Bis Pilawa in der Talkshow „Markus Lanz“ am späten Dienstagabend zu dieser Erkenntnis vordringen kann, sind allerdings rund 25 Minuten Kaffeeklatsch nötig. Sein Selbstversuch, eine Woche lang das Internet und das Handy ausgeschaltet zu lassen, hätte im Leben des Moderators zu Chaos, Verstimmung bei Geschäftspartnern und Familie, zu groben Entzugserscheinungen und lustigen Pannen führen sollen - so hätte man sich das jedenfalls gewünscht.

80 Prozent überflüssige Gespräche

Stattdessen pilawert es sich so durch die Sendung. Da wird ein bisschen rumgewundert, was man doch alles durch Internet und Handy ersetzen kann (Postkarten schreiben, Kontoauszüge holen, Bücher bestellen) und wie viel Zeit man eigentlich unnötig mit Mails lesen, Rumsurfen und Telefonieren vertut. Auf die Frage von Lanz, wie viel Prozent der Handygespräche eigentlich überflüssig sind, antwortet Pilawa: „80 Prozent“. Man kann sich irgendwie schwer vorstellen, dass das bei Pilawas Gesprächen ohne Handy am Ohr anders sein soll.

Das persönliche Highlight dieser Woche war für den Moderator tatsächlich der Besuch eines Buchladens, da er Bücher sonst nur im Internet bestellt. Auch eine Postkarte hat er geschrieben. „Man schreibt ja nicht mehr“, so sein Fazit und auch Lanz stellt fest: „Ja ja, man hat es sich abgewöhnt und schreibt kolossal schlecht.“ Wo lernt man eigentlich diese hohe Schule der Unterhaltungskunst?

Lanz versucht immer wieder, Pilawa doch noch eine persönliche Katastrophengeschichte zu entlocken. Er fragt mehrmals, ob es denn keine Entzugserscheinungen gegeben habe. Aber Jörg Pilawa hatte keine, wohl auch deshalb, weil ihm seine freundliche Assistentin Nicole alle wichtigen Termine und Gespräche aufgeschrieben hat. Jeder erfolgreiche Mann braucht eben eine Frau, die noch weiß, wie man mit der Hand schreibt.

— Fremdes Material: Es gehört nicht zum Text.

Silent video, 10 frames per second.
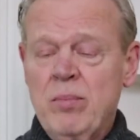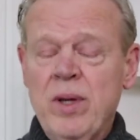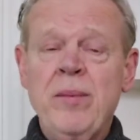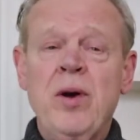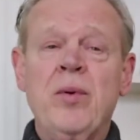
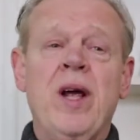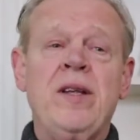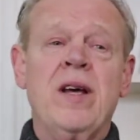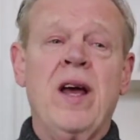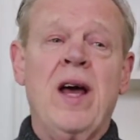Believe me when I
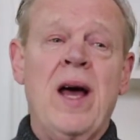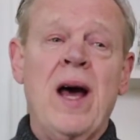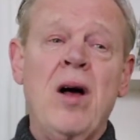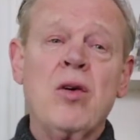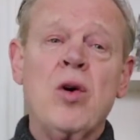tell you,
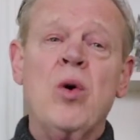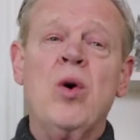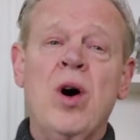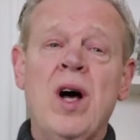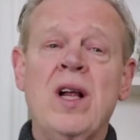
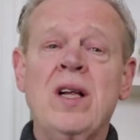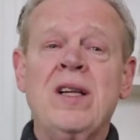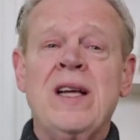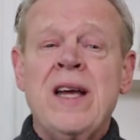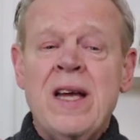
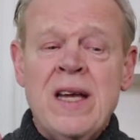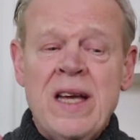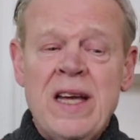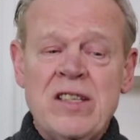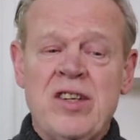alcohol
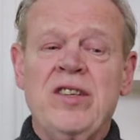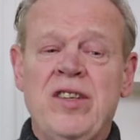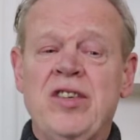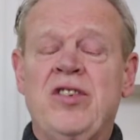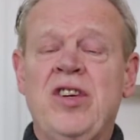is a
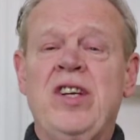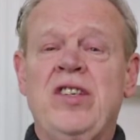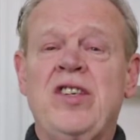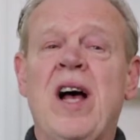disease.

Zeit vergeuden? Auch ohne Internet möglich

Dann wird’s noch mal kurz sozialkritisch. Pilawa berichtet in einem plötzlichen Anfall von Kulturpessimismus, dass Menschen am Arbeitsplatz durchschnittlich alle elf Minuten von einer Mail oder einem Anruf abgelenkt werden. Und dass in einem Experiment herausgefunden wurde, dass kiffende Studenten bei der Arbeit viel produktiver sind, als solche, die ständig von Mails bombardiert werden. Alles an der Produktivität des Menschen zu messen, findet nun Lanz nicht gut: „Das sagt ja sehr viel darüber aus, wie wir versuchen, Menschen eigentlich so’n bisschen tiefer zu legen.“ Bitte? „Motorleistung sozusagen.“ Ein Lanz’scher Appell gegen die totale Ökonomisierung des Menschen.

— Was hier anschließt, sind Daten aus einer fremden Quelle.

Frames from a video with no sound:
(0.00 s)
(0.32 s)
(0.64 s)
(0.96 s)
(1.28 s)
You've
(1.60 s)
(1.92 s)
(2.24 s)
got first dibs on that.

Die große Gefahr, die Pilawa nun in seiner Abstinenz-Woche erkannt hat, ist die, sich „im Netz zu verlieren“ und dabei viel mehr Zeit zu vergeuden, als man durch die Wunder der Technik eigentlich einspart. Die große Gefahr für den Zuschauer am Dienstagabend: Sich bei Markus Lanz und Jörg Pilawa im Gewäsch zu verlieren.